Alphonse, un Ivoirien installé à Marseille, a décidé de porter plainte contre son marchand de sommeil malgré sa situation irrégulière. Son combat, mené depuis plusieurs années, pourrait aboutir à une régularisation grâce à la dernière loi sur l’immigration, un cas encore exceptionnel.
Les fils électriques pendants sur les murs humides, les cafards, les rats et le mince filet d’eau partagé entre locataires appartiennent désormais au passé. Aujourd’hui employé en CDI dans un restaurant, Alphonse affirme marcher la « tête haute ».
En novembre 2024, celui qui évitait autrefois les regards a décidé de signaler à la police les conditions déplorables de son logement, situé à deux pas du Vieux-Port de Marseille, où il vivait depuis près de trois ans. Le propriétaire, visé par une vaste enquête pour « soumission de personnes vulnérables à des conditions d’hébergement indignes », a été placé en détention provisoire. Alphonse vit désormais dans un studio digne.
Arrivé en France en janvier 2022 sans connaissance ni soutien, Alphonse avait accepté de payer plusieurs centaines d’euros pour un logement insalubre, sans bail ni reçu, à raison de 300 euros par mois.

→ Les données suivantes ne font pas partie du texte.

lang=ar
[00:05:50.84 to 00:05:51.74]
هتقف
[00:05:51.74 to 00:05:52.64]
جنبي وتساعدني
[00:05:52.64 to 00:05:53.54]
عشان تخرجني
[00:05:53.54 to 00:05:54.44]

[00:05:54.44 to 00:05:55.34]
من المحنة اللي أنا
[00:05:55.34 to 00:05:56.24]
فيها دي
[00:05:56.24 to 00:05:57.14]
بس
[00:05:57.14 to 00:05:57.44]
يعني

Malgré les toilettes inutilisables, les trajets quotidiens pour se laver et les risques constants, il jugeait sa situation « toujours mieux que la rue ».

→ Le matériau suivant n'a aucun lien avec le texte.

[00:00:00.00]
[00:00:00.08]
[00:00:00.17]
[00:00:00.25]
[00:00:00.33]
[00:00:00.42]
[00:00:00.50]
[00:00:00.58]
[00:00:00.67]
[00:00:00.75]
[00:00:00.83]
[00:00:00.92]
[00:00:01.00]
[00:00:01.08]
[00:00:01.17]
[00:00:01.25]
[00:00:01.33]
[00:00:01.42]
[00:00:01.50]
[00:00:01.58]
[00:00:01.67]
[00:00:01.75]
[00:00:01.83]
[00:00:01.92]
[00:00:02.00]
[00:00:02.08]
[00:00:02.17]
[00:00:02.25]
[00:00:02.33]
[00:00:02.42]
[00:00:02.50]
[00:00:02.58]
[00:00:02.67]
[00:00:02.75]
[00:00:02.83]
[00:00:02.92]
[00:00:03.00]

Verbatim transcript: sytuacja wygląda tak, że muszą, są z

L’évacuation forcée de son immeuble, après un arrêté municipal pour péril imminent, l’a finalement poussé à dénoncer ces conditions avec l’aide d’associations locales.
Une loi censée protéger les victimes mais difficile à appliquer
Les personnes sans papiers hésitent souvent à déposer plainte par peur d’être arrêtées ou par loyauté envers leur logeur, explique Cyrille Guiraudou, membre d’une association d’aide au logement. Pour rassurer ces victimes, la loi de janvier 2024, issue d’un amendement du sénateur communiste Ian Brossat, prévoit une carte de séjour temporaire pour les étrangers qui portent plainte contre des marchands de sommeil, rappelle l’avocate d’Alphonse, Clara Merienne.
Cependant, à Marseille comme ailleurs, la mise en œuvre reste laborieuse. Au lieu d’un véritable titre de séjour, la préfecture n’a délivré que de fragiles récépissés, souvent obtenus après recours devant le tribunal administratif. D’après les associations, la loi reste largement inappliquée malgré la multiplication des cas.
En Seine-Saint-Denis, seulement quinze personnes auraient obtenu un titre de séjour selon la préfecture. Aucune donnée nationale n’a été communiquée par la Direction générale des étrangers en France, et la préfecture des Bouches-du-Rhône n’a pas répondu aux sollicitations.
Les étrangers sans papiers demeurent des proies faciles pour les marchands de sommeil : « si les locataires se rebellent, des gros bras sont envoyés », confie une source proche du dossier. « Il règne une atmosphère de terreur, un système quasi mafieux avec un sentiment d’impunité », ajoute-t-elle.
« La loi devait réduire le pouvoir de nuisance des marchands de sommeil, mais sur le terrain, rien ne change vraiment. Les récépissés que nous avons obtenus, nous les avons arrachés », déplore Margot Bonis, juriste du Réseau hospitalité à Marseille. Entre les préfectures mal formées, les policiers réticents à enregistrer les plaintes et la lenteur administrative, les obstacles demeurent nombreux.
Le ministère de l’Intérieur affirme pourtant avoir lancé des formations dans toutes les préfectures pour appliquer la nouvelle législation. Mais selon Margot Bonis, « l’avantage des migrants, pour les marchands de sommeil comme pour l’État, c’est qu’ils ne se plaignent pas et ne connaissent pas leurs droits ».
- Ce qu’il faut retenir : Alphonse, sans papiers, a osé porter plainte contre son marchand de sommeil à Marseille. Malgré une loi censée protéger les victimes, son application reste très inégale. Les associations dénoncent des blocages administratifs et une impunité persistante des logeurs indélicats.